* Work task
Would you retype, word for word, only the lines from the one holding "[00:00:08.00 to 00:00:09.00]" through the final line of the entries below, without the pictures?

☆ ☆ ☆ ☆ ☆ ☆ ☆

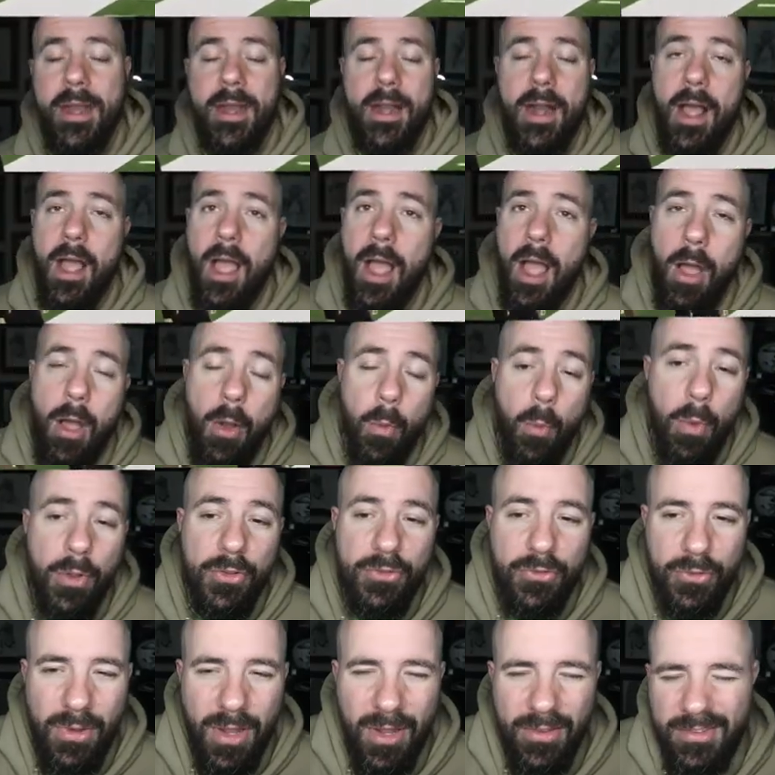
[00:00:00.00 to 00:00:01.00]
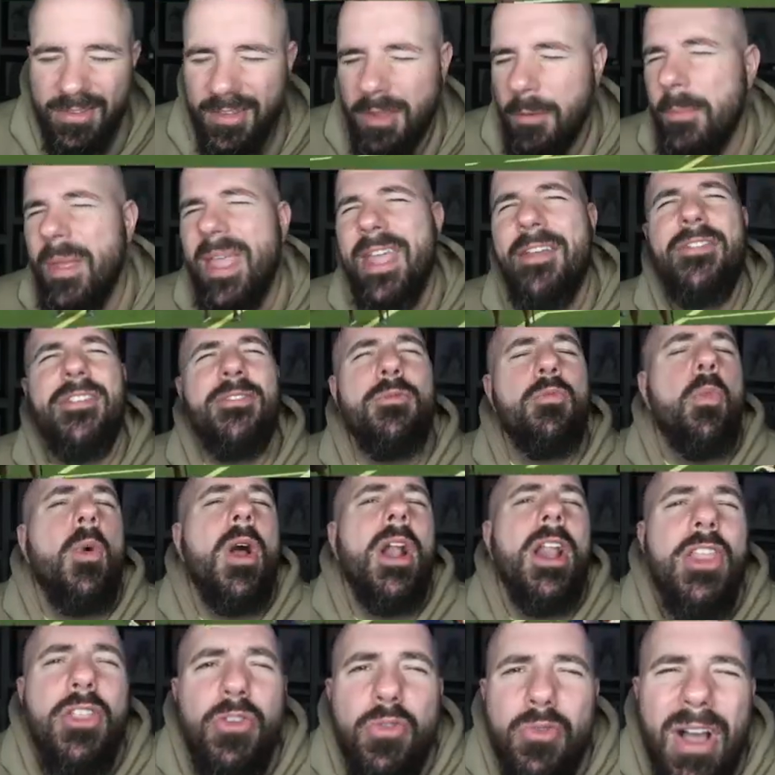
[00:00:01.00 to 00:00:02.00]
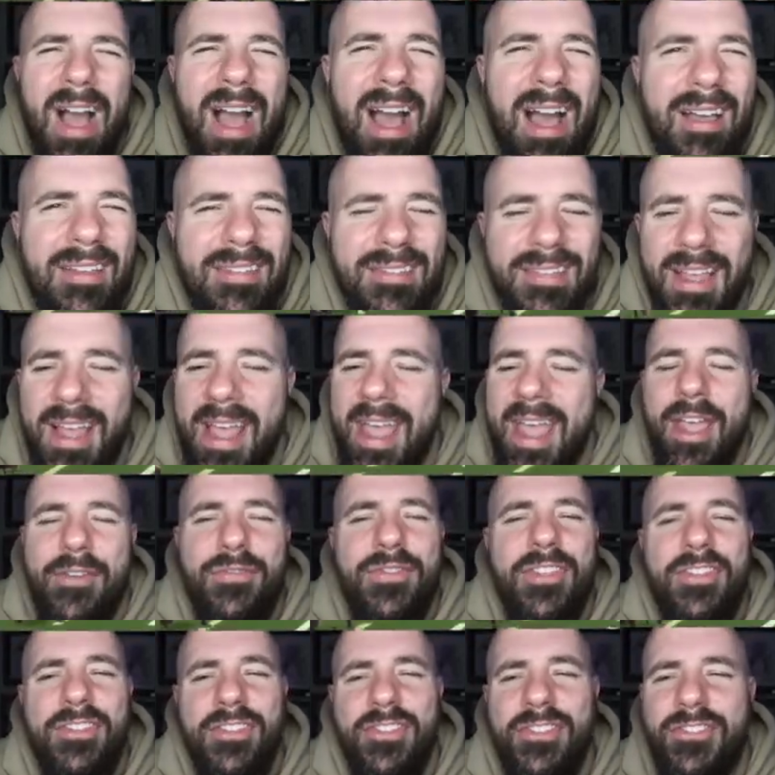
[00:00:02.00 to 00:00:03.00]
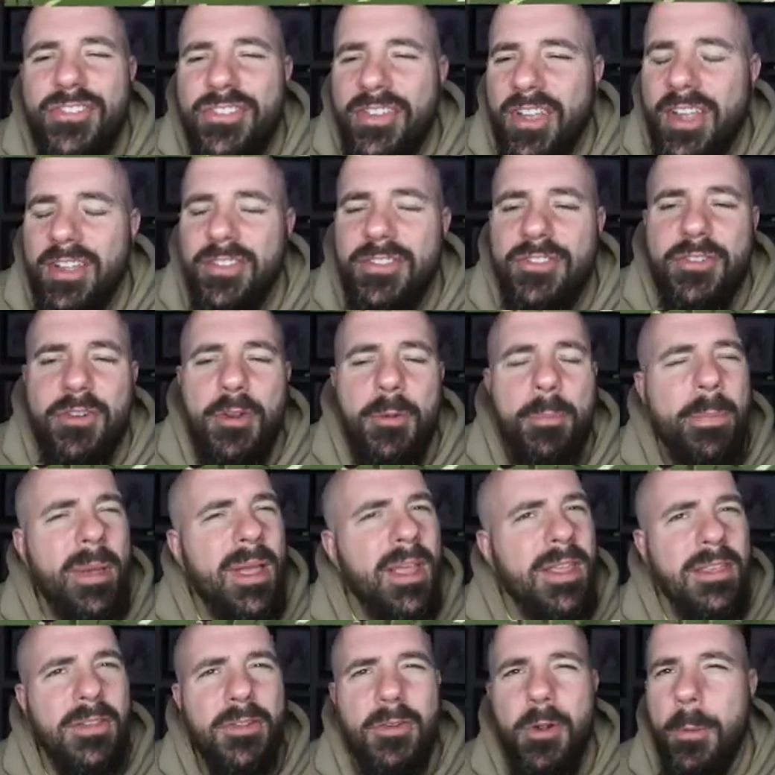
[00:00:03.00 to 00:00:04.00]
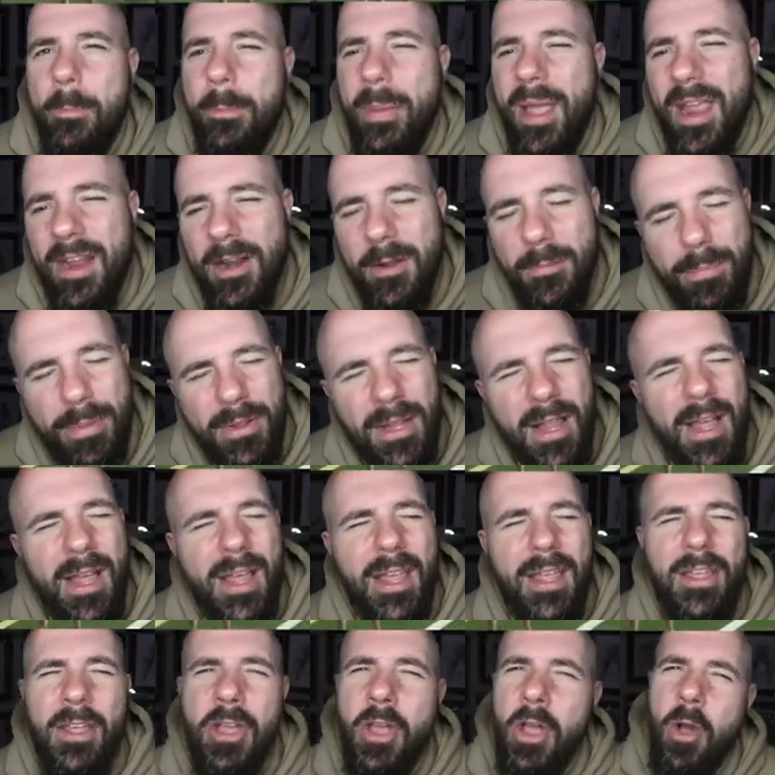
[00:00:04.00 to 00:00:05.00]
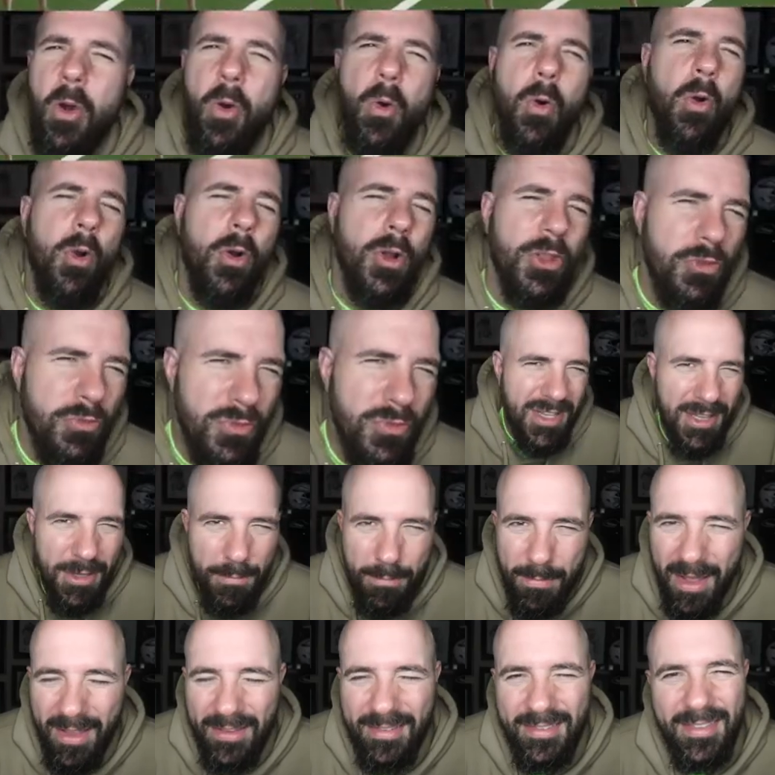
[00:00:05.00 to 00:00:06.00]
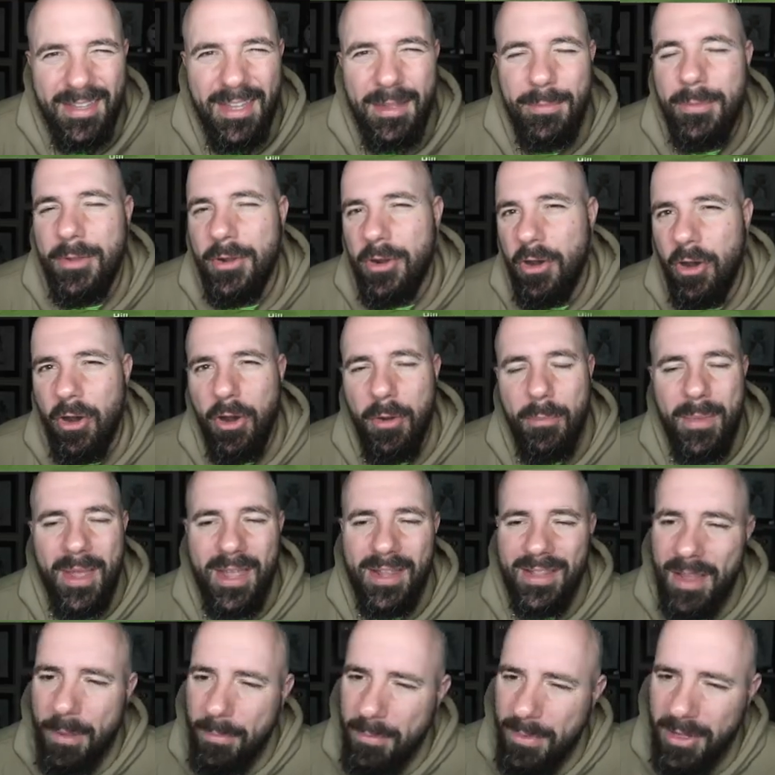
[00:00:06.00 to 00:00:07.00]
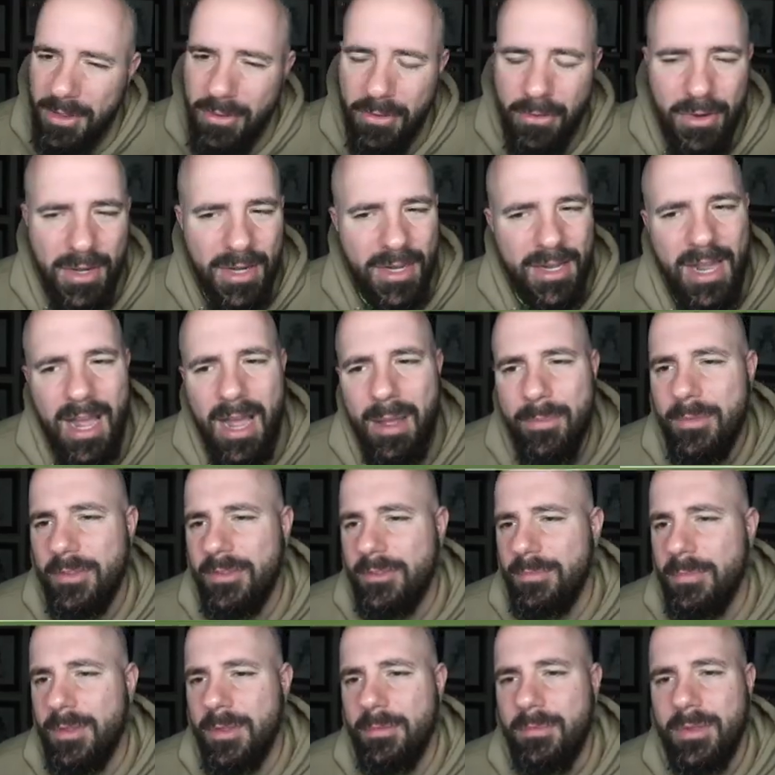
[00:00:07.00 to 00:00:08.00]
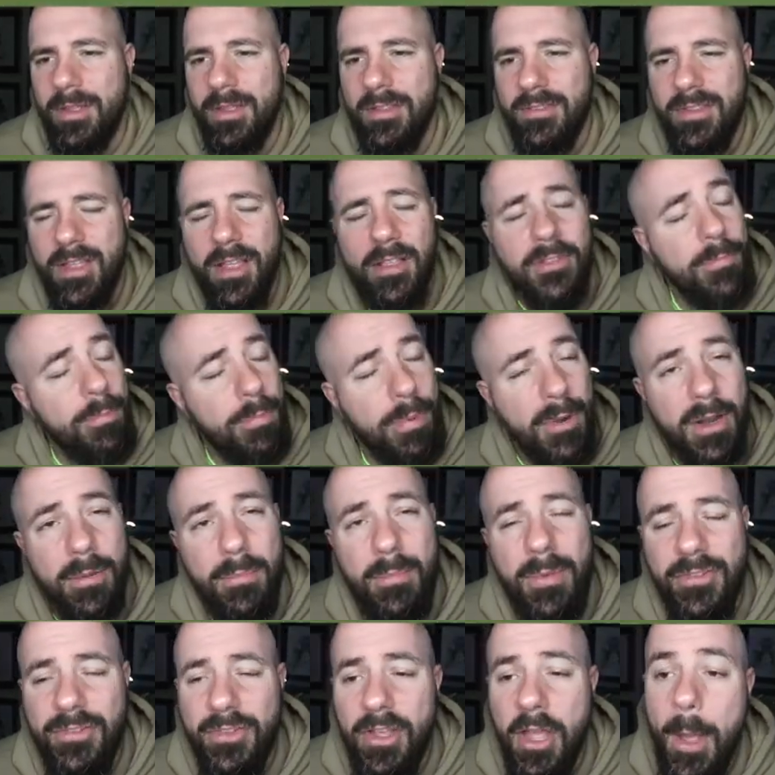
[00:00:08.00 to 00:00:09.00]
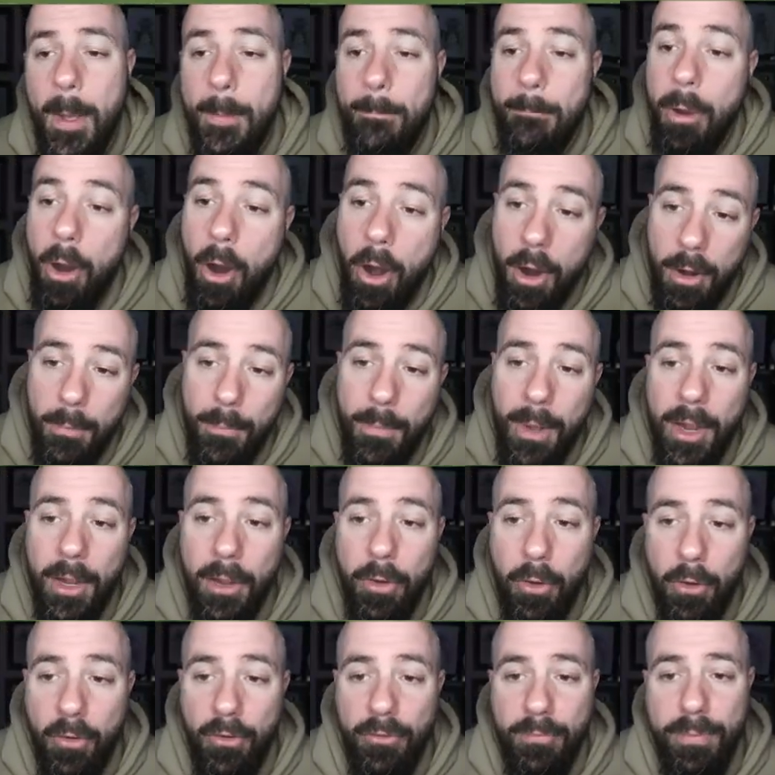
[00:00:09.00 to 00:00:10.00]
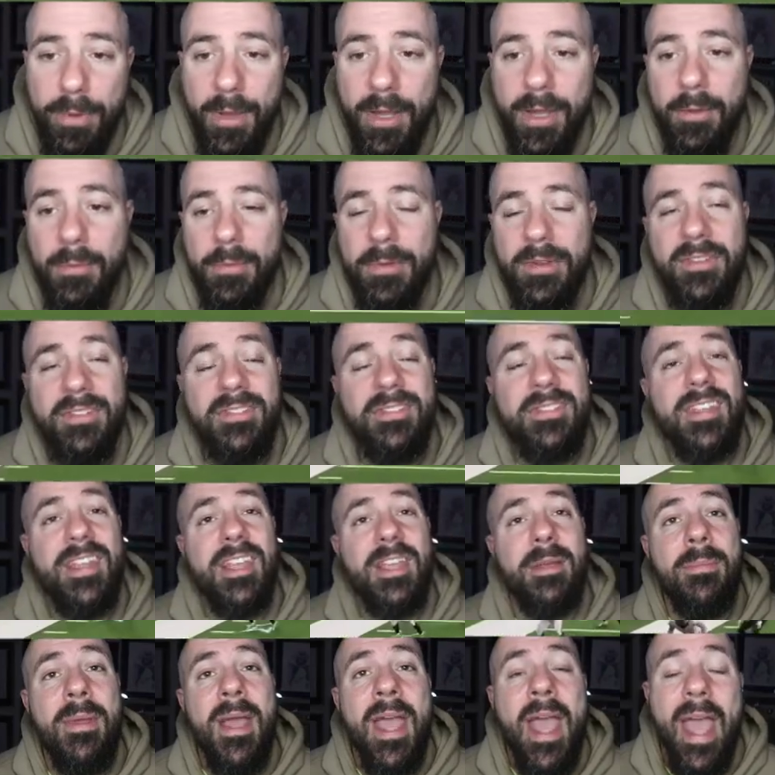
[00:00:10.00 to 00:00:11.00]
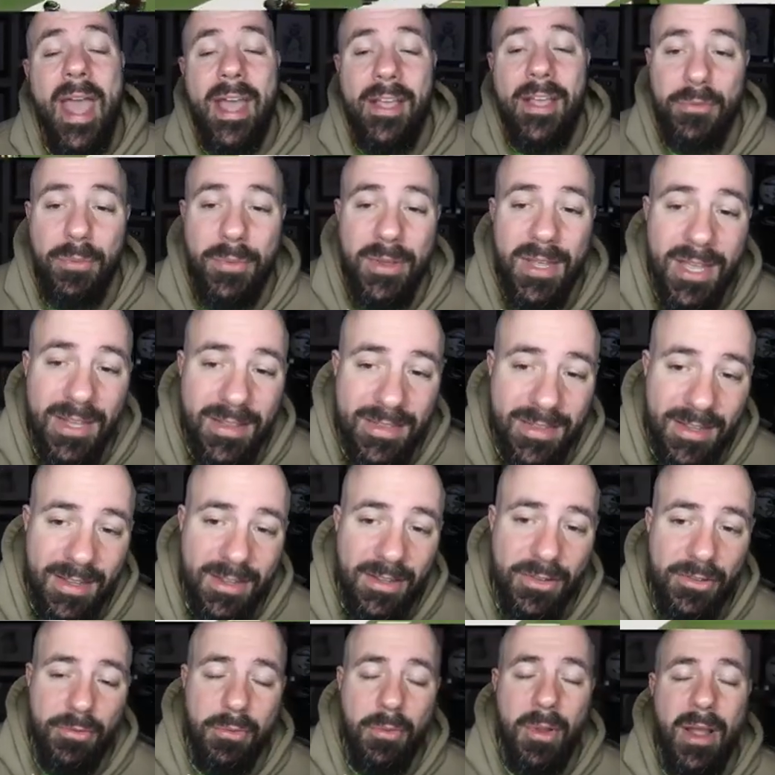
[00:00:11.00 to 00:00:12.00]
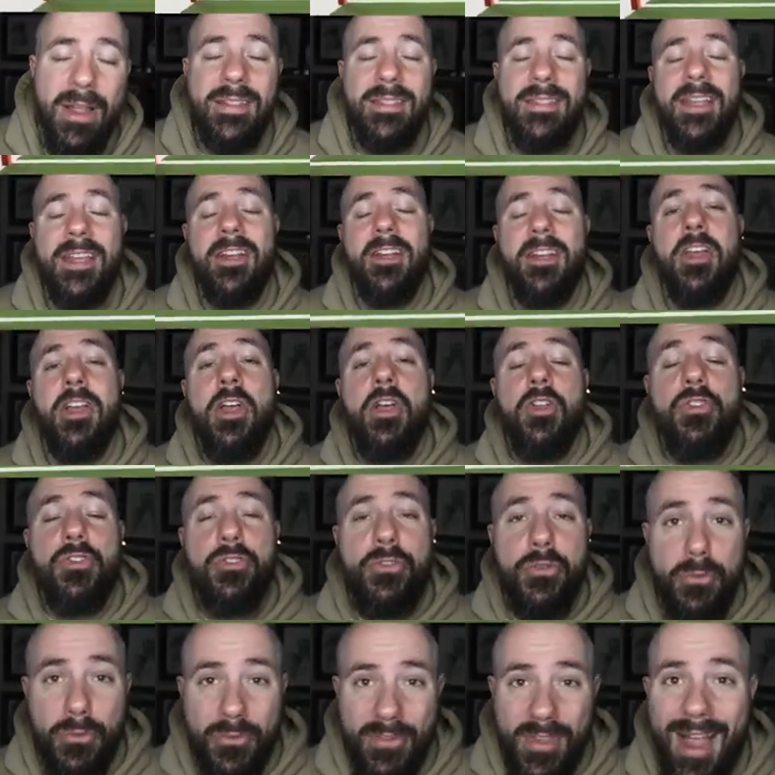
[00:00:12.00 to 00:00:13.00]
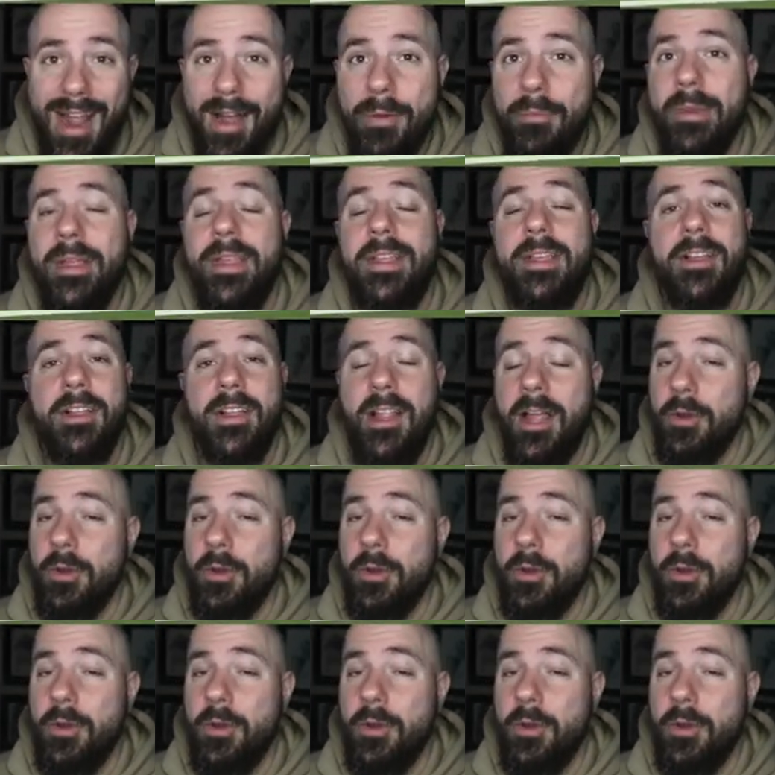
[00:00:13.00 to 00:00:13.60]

And I, I want you guys, some, if one of you guys, if this has changed your opinion on pay to play or you the best team at all, man, let me know in the comments, man, because that's pretty much part of my goal of playing with this team as we hit the hits right there to Tyreek Hill. I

☆ ☆ ☆ ☆ ☆ ☆ ☆

* Response to this exercise
[00:00:08.00 to 00:00:09.00]
[00:00:09.00 to 00:00:10.00]
[00:00:10.00 to 00:00:11.00]
[00:00:11.00 to 00:00:12.00]
[00:00:12.00 to 00:00:13.00]
[00:00:13.00 to 00:00:13.60]

And I, I want you guys, some, if one of you guys, if this has changed your opinion on pay to play or you the best team at all, man, let me know in the comments, man, because that's pretty much part of my goal of playing with this team as we hit the hits right there to Tyreek Hill. I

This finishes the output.